Your task =>
The records underneath are to be repeated exactly, with the pictures left out.

BEGIN

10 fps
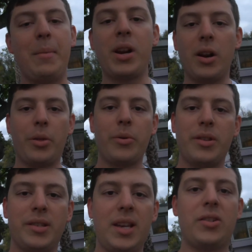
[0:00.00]
I'm gonna go
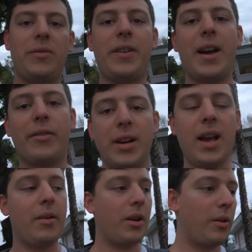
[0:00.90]
through the Session 5 right
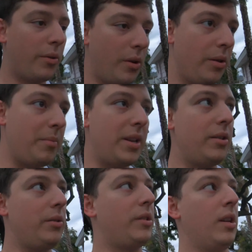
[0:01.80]
now and go through all the
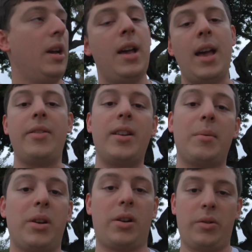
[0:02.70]
menus, and then
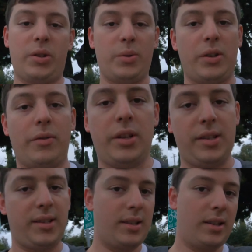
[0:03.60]
I'm gonna go switch over to
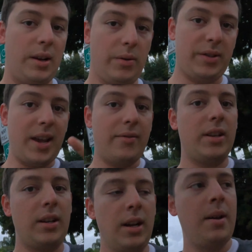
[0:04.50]
the Hero
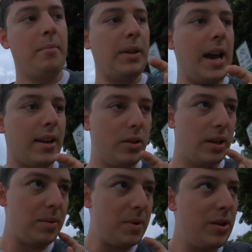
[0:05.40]
7 Black and
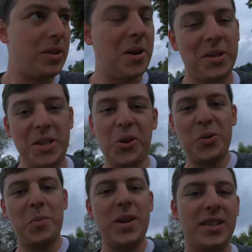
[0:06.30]
look at the menus there. Stick
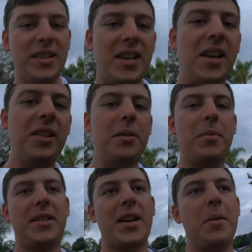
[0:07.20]
with me, it's gonna take a
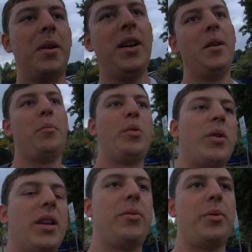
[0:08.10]
little bit of time, but
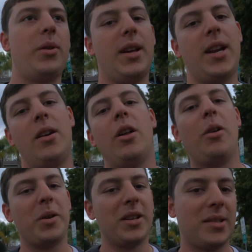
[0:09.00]
we'll get through it and it'll
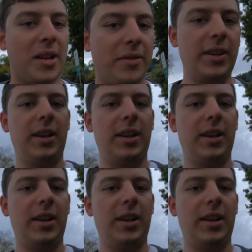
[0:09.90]
all be good stuff.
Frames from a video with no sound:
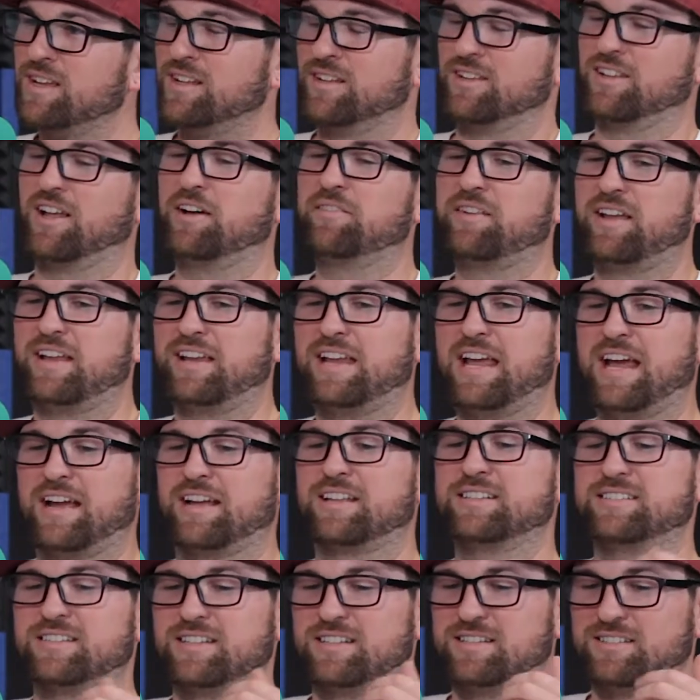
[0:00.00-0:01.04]
Love it. Yeah,
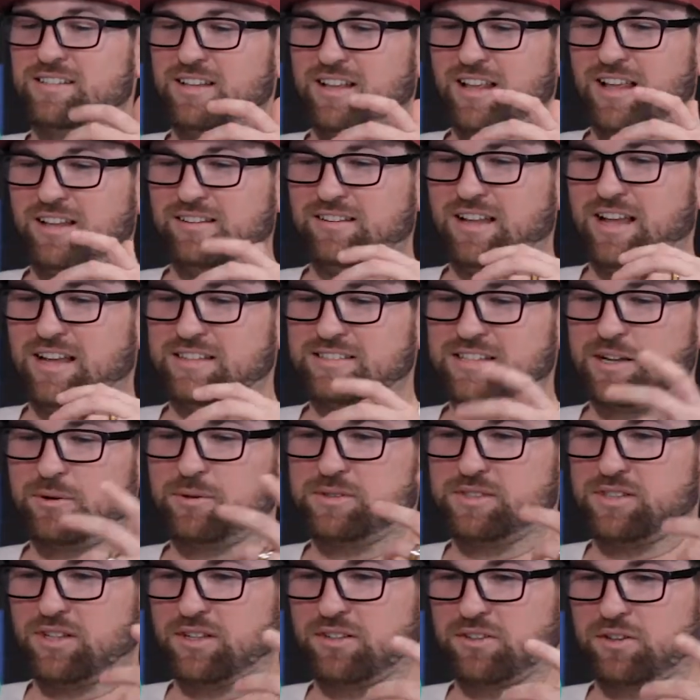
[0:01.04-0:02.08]
because uh, as I
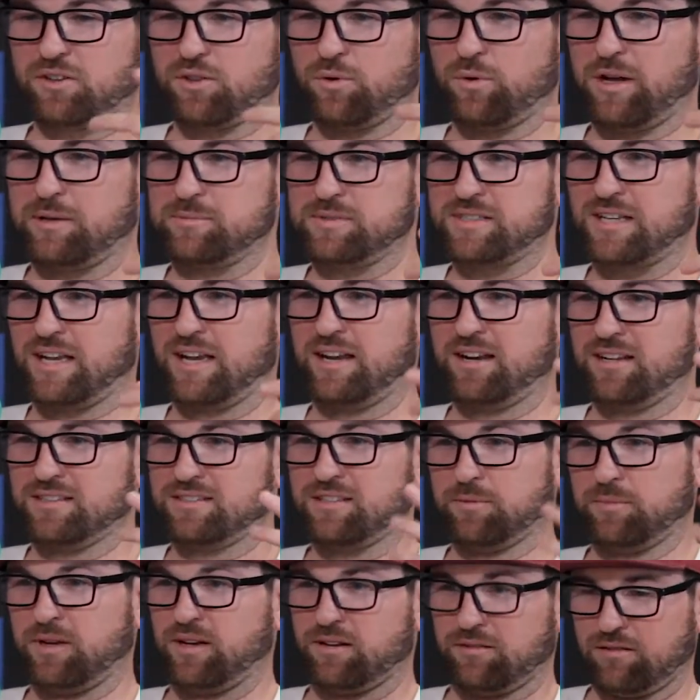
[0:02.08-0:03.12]
was looking through the website, it's,
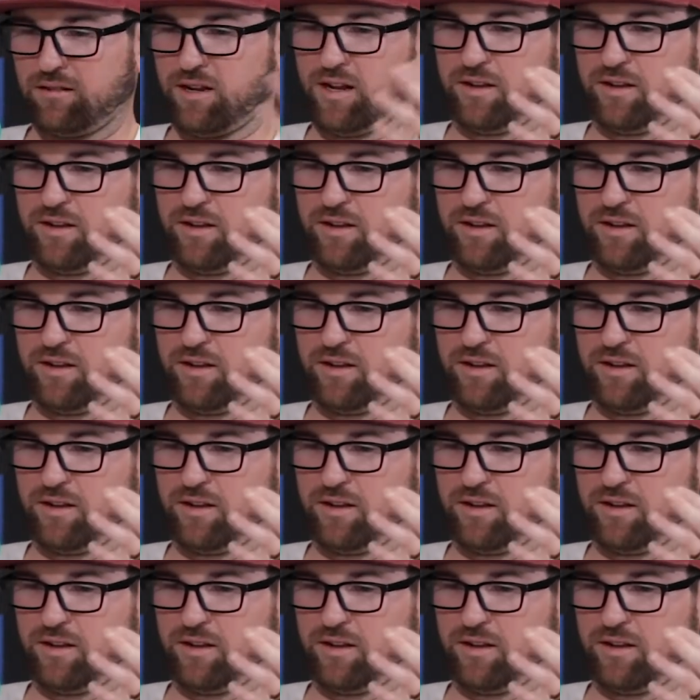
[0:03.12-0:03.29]
I mean,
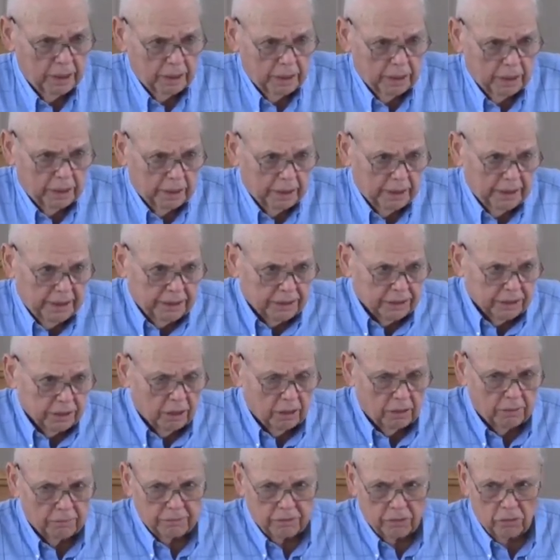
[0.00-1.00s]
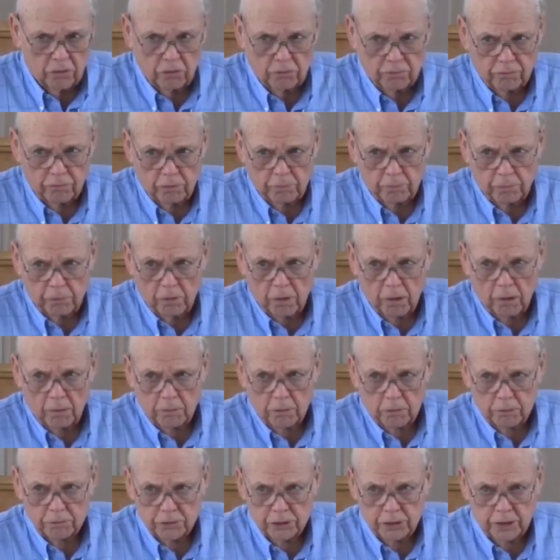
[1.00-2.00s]
uh, he solved all of our
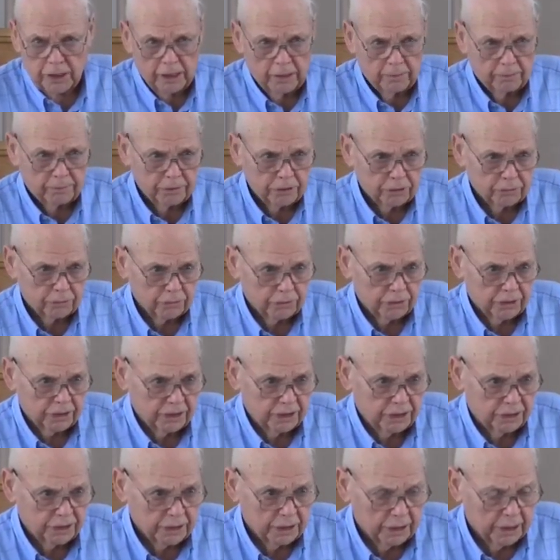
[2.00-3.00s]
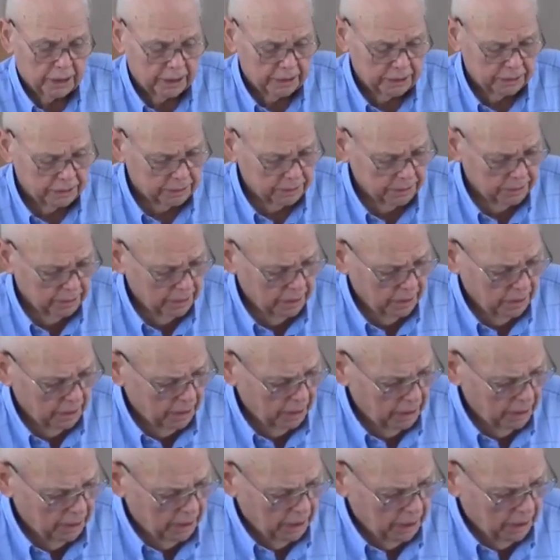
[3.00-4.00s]
problems and helped us with these things.
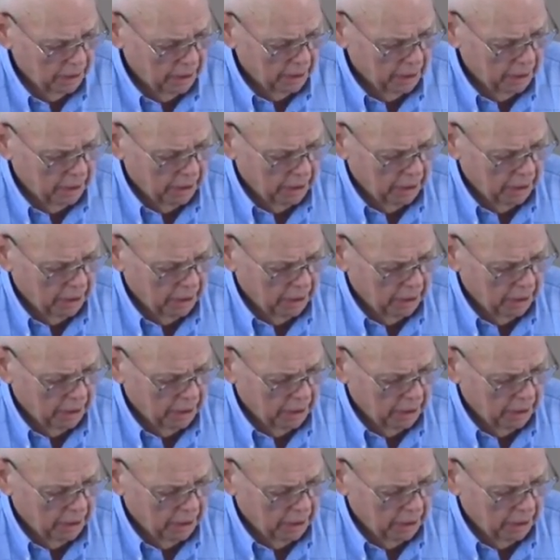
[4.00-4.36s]
Amen.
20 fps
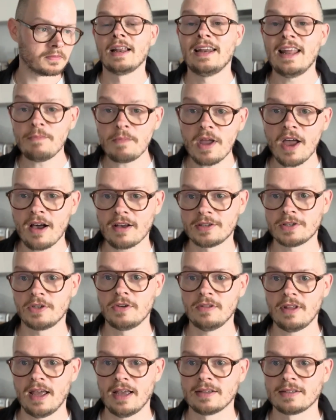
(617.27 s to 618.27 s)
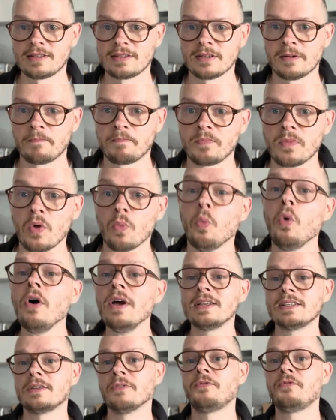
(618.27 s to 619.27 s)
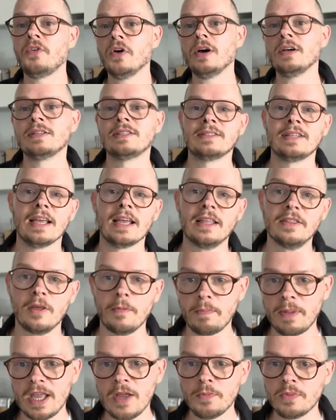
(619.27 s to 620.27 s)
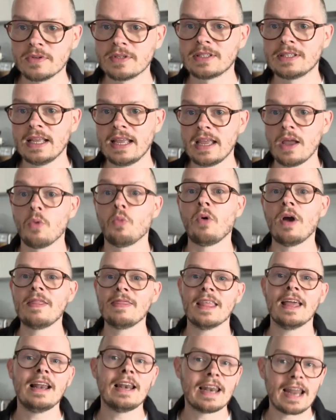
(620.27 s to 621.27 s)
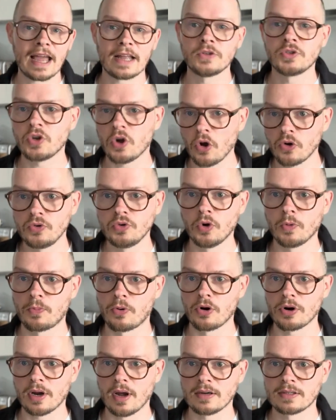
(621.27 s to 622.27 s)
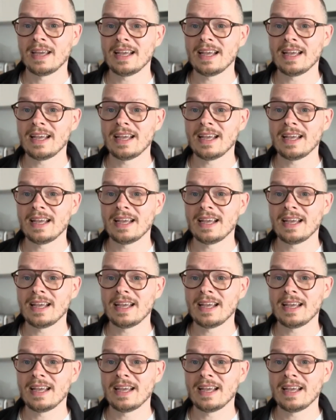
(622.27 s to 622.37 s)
Let me ask you this. What is the first thing that people see when they land on your product?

END

Solved problem =>
10 fps
[0:00.00]
I'm gonna go
[0:00.90]
through the Session 5 right
[0:01.80]
now and go through all the
[0:02.70]
menus, and then
[0:03.60]
I'm gonna go switch over to
[0:04.50]
the Hero
[0:05.40]
7 Black and
[0:06.30]
look at the menus there. Stick
[0:07.20]
with me, it's gonna take a
[0:08.10]
little bit of time, but
[0:09.00]
we'll get through it and it'll
[0:09.90]
all be good stuff.
Frames from a video with no sound:
[0:00.00-0:01.04]
Love it. Yeah,
[0:01.04-0:02.08]
because uh, as I
[0:02.08-0:03.12]
was looking through the website, it's,
[0:03.12-0:03.29]
I mean,
[0.00-1.00s]
[1.00-2.00s]
uh, he solved all of our
[2.00-3.00s]
[3.00-4.00s]
problems and helped us with these things.
[4.00-4.36s]
Amen.
20 fps
(617.27 s to 618.27 s)
(618.27 s to 619.27 s)
(619.27 s to 620.27 s)
(620.27 s to 621.27 s)
(621.27 s to 622.27 s)
(622.27 s to 622.37 s)
Let me ask you this. What is the first thing that people see when they land on your product?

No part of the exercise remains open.